As the Worm Turns: The Minhocao

by Rebecca

I like Scooby Doo.  I enjoy all the flavors of Scooby Doo except for ones that involve Scrappy Doo.  That little runt bothers me.  Now that you know that you’ll understand how it came to be that late one evening I was snuggled in bed watching an episode of “What’s New Scooby Doo?” the latest “hip” version of the Scooby Doo animated franchise.  This particular episode was entitled “The Fast and the Wormious”.  It was set in the southwest where Scooby and the gang had entered into a big deal off road desert race.  Of course, an episode of Scooby Doo is not complete without it’s monster and in this case, it was a giant earthworm.  Obviously by the end of the episode it’s revealed that worm is in fact a piece of high end technology that one of the geek racers developed in an elaborate plot to impress Velma.  I told you this was the hip version.  Thus, is the land of cartoons.

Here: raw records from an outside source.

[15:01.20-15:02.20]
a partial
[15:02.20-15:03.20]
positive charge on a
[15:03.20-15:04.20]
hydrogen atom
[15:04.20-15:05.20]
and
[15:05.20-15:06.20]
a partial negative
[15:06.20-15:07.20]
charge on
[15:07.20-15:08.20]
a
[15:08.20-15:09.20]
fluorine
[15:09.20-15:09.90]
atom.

Now what would you say if I told you that there may in fact BE a giant earthworm?  Real enough to have been in the “American Journal of Science”!  In “Nature” too!  Of course this was in the mid to late 1800s.  To those of you curious seekers I give to you the Minhocao.

The Minhocao had been sighted in South America from the 1840s up to the late 1800s.  Generally, it is described as, well, a giant earthworm.  A giant earthworm about 80 feet long with two stalks coming from its top end covered in black scales.  Put THAT on your fishing hook and see what you catch!  The name Minhocao comes from the Portuguese word minhocar, which means earthworm.

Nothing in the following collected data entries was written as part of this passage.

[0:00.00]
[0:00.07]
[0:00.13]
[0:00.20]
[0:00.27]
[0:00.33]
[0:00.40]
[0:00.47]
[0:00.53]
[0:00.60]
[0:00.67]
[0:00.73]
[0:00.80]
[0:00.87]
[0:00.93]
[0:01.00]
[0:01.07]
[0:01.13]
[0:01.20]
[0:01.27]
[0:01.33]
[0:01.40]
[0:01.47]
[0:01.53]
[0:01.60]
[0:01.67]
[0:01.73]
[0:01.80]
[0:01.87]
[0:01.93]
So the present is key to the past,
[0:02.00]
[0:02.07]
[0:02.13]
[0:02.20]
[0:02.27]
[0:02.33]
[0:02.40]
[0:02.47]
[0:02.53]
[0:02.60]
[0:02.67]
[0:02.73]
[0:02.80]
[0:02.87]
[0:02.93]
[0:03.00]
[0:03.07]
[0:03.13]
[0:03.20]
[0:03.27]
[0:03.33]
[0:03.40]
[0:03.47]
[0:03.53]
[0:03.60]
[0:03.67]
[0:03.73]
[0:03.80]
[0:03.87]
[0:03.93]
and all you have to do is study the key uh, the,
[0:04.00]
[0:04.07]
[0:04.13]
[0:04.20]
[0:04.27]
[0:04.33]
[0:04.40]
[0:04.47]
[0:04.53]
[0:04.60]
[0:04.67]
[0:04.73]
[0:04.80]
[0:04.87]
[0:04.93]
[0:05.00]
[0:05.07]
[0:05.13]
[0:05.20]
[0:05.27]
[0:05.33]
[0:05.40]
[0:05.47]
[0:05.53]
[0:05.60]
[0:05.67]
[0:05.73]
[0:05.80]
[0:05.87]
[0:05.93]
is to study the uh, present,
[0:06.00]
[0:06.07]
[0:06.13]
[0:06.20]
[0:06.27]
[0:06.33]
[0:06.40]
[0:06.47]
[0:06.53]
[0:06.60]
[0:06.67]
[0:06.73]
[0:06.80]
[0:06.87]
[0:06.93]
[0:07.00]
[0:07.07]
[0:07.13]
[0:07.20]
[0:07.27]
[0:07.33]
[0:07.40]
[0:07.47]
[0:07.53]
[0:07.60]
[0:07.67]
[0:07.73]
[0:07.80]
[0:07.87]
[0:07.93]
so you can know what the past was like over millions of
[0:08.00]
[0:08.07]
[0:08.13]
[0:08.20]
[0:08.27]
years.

Now some theorized that it was actually a Glyptodont…a now extinct giant armadillo.  That is what the writer for “Nature” thought!  Others suggest that it is a giant Caecilian, a worm like amphibian native to South America.

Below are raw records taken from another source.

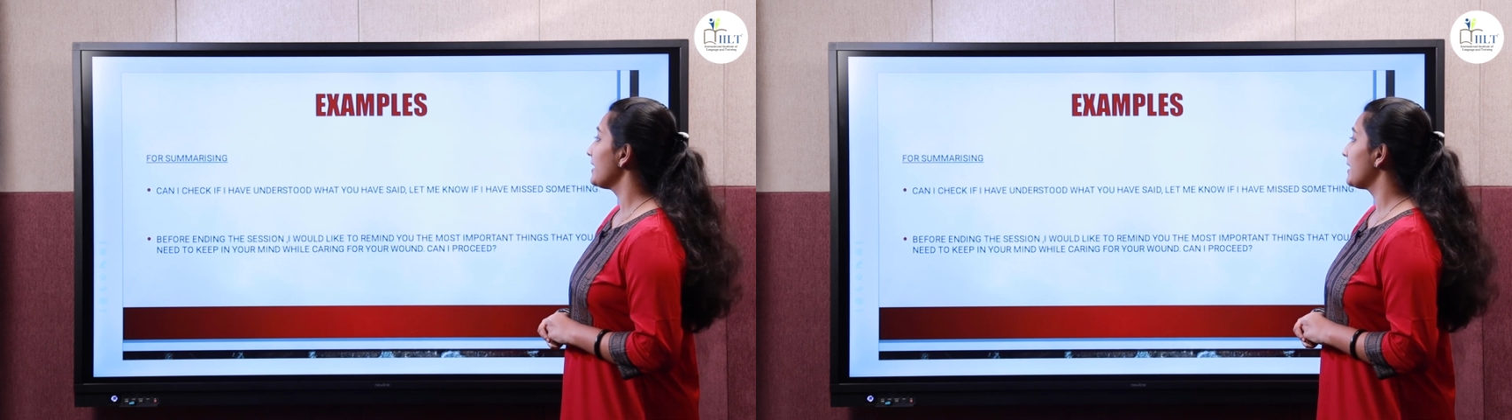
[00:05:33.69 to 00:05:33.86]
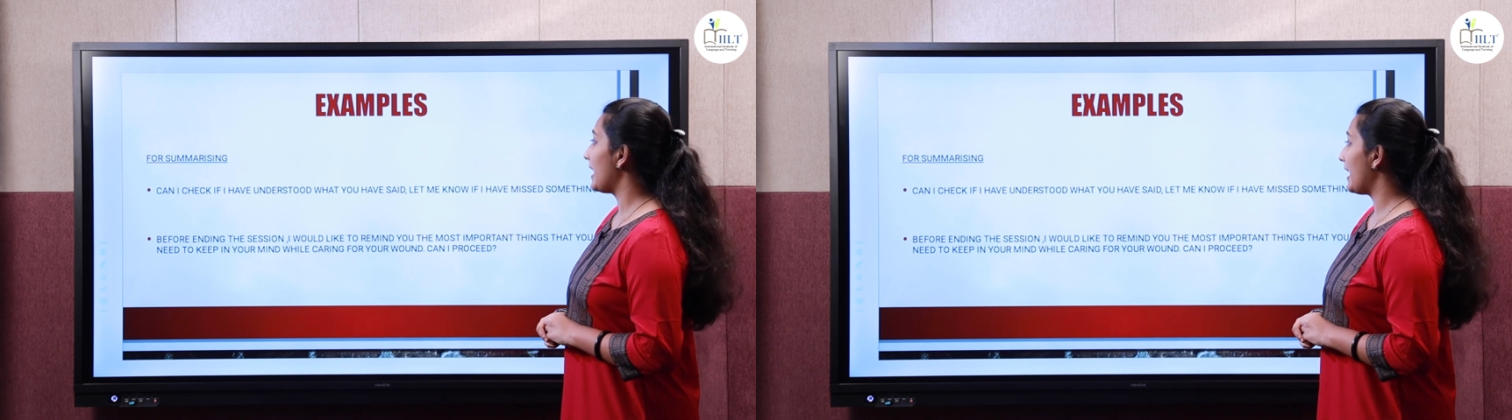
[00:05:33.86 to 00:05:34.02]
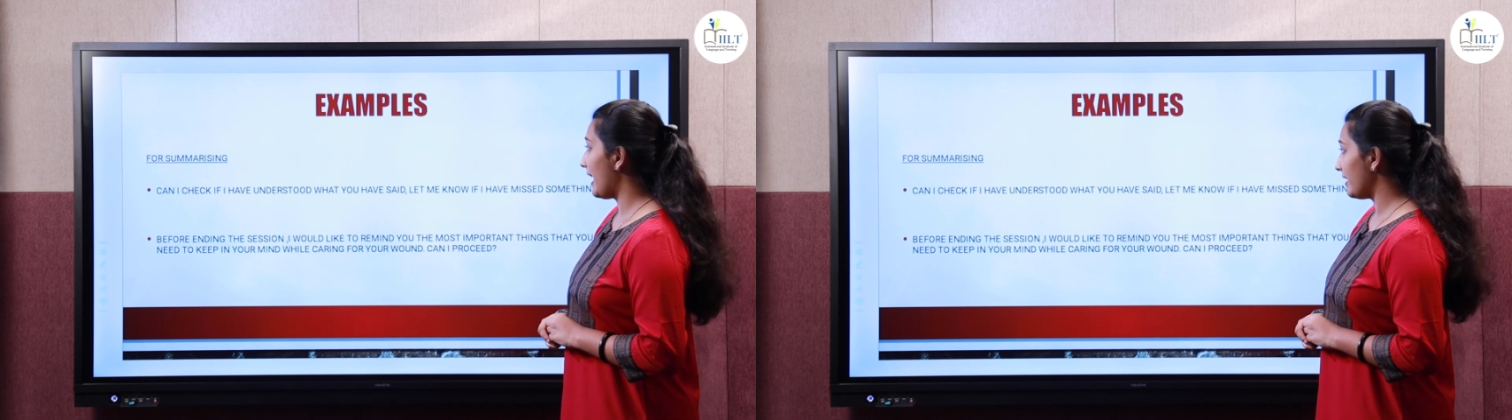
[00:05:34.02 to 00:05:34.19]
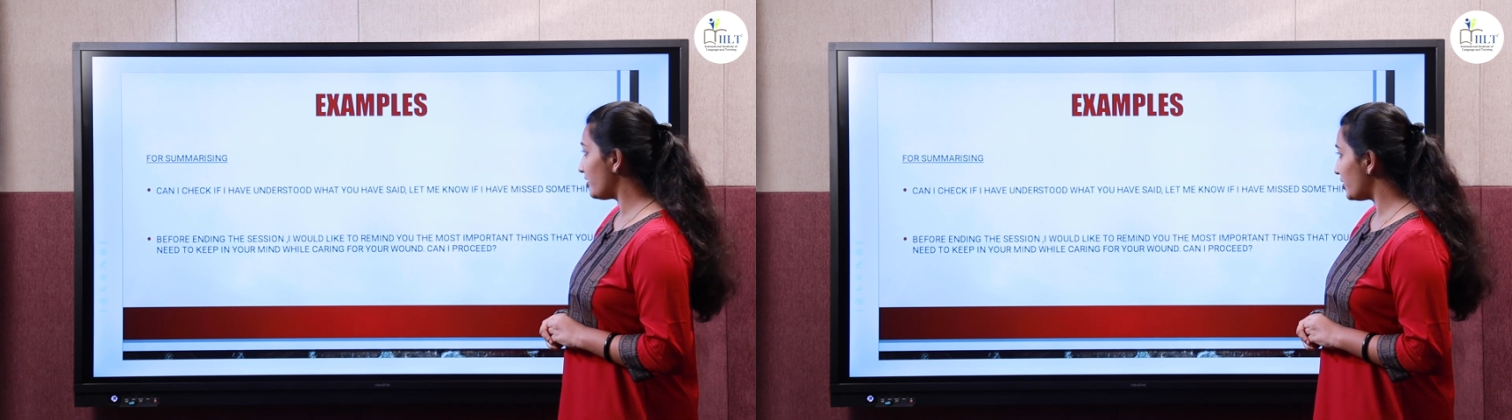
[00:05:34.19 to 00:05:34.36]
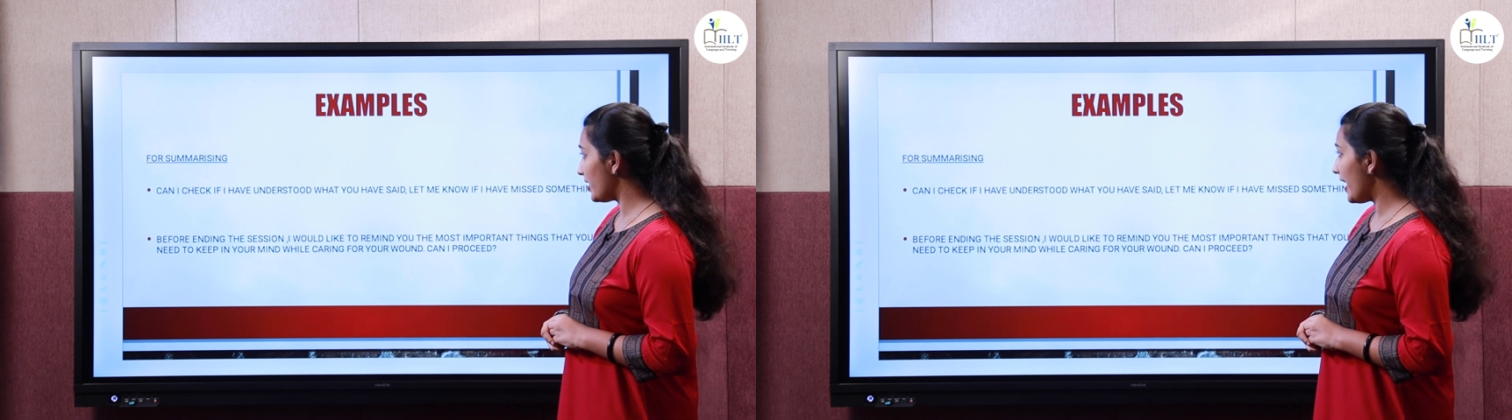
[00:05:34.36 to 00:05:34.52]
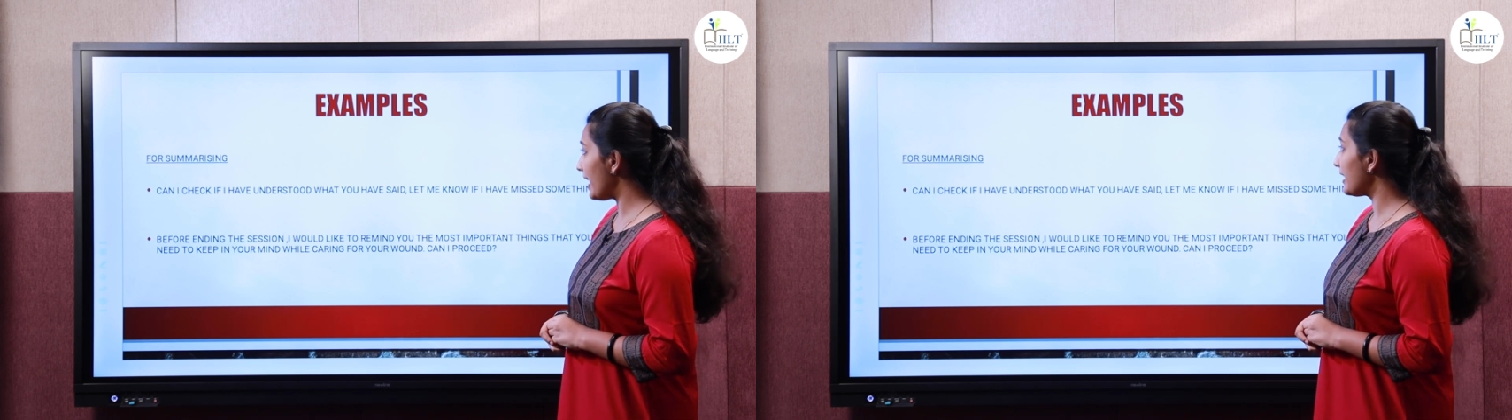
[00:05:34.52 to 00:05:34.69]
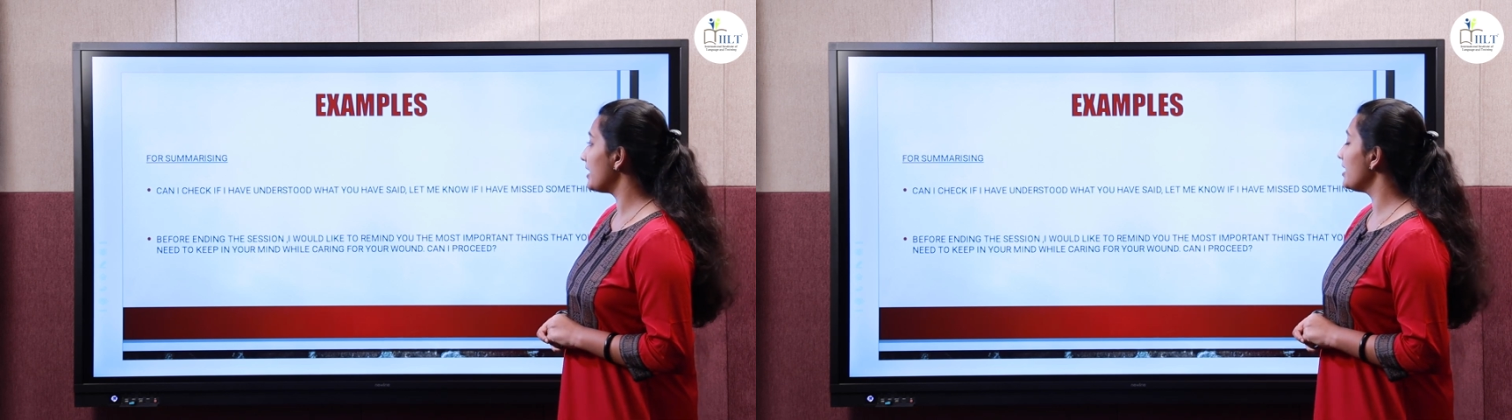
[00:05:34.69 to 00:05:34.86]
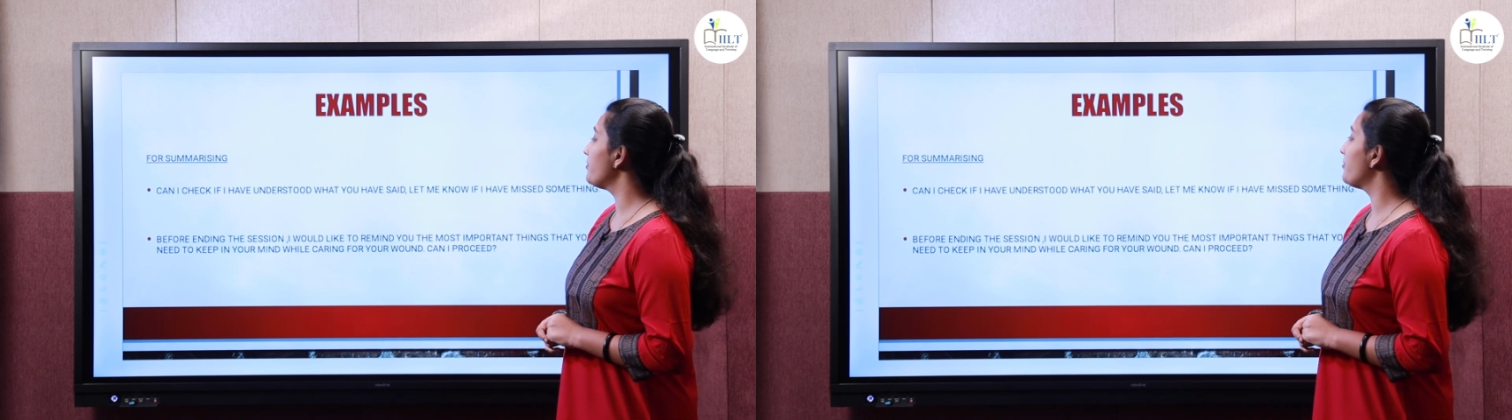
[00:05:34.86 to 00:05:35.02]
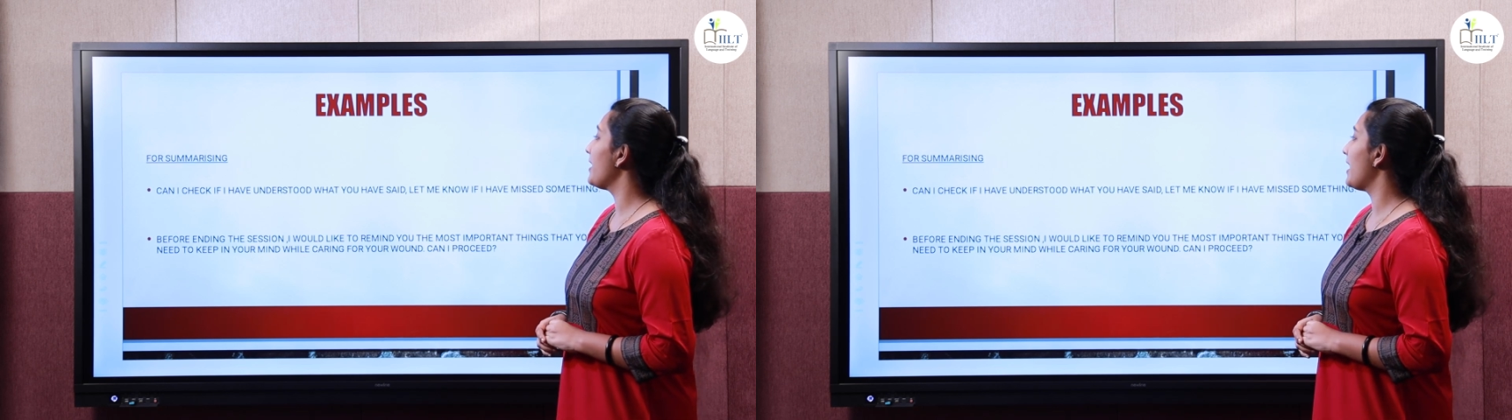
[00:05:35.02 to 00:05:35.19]
Can I check
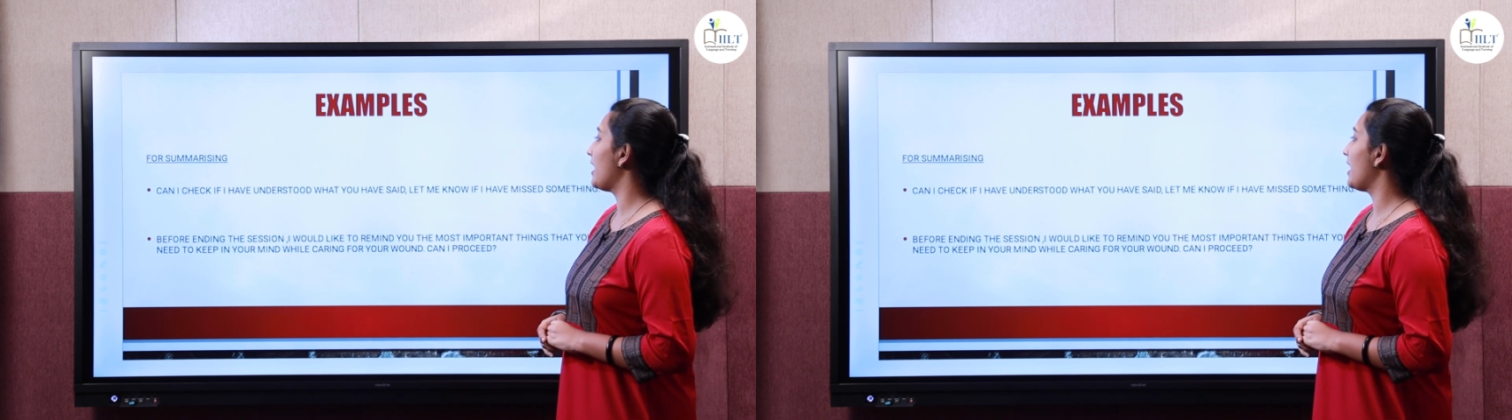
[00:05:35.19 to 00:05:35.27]
if I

Writers tell me that it cannot be a giant earthworm.  Earthworms just do not get that big.  Although they can get up to 12 feet long in Australia!  In addition, earthworms are not traditionally described as an aggressive creature, and the Minhocao had been considered the culprit behind attacks on people and property.

Me, I believe in Minhocao on principle.  Out there, alone in the magical depths of the South American rainforest the Minhocao reigns supreme, another example of the wonders and mysteries that can exist in lands still untouched by the modern Western world.  A proud symbol of that which cannot be tamed.  That’s it…a noble giant earthworm.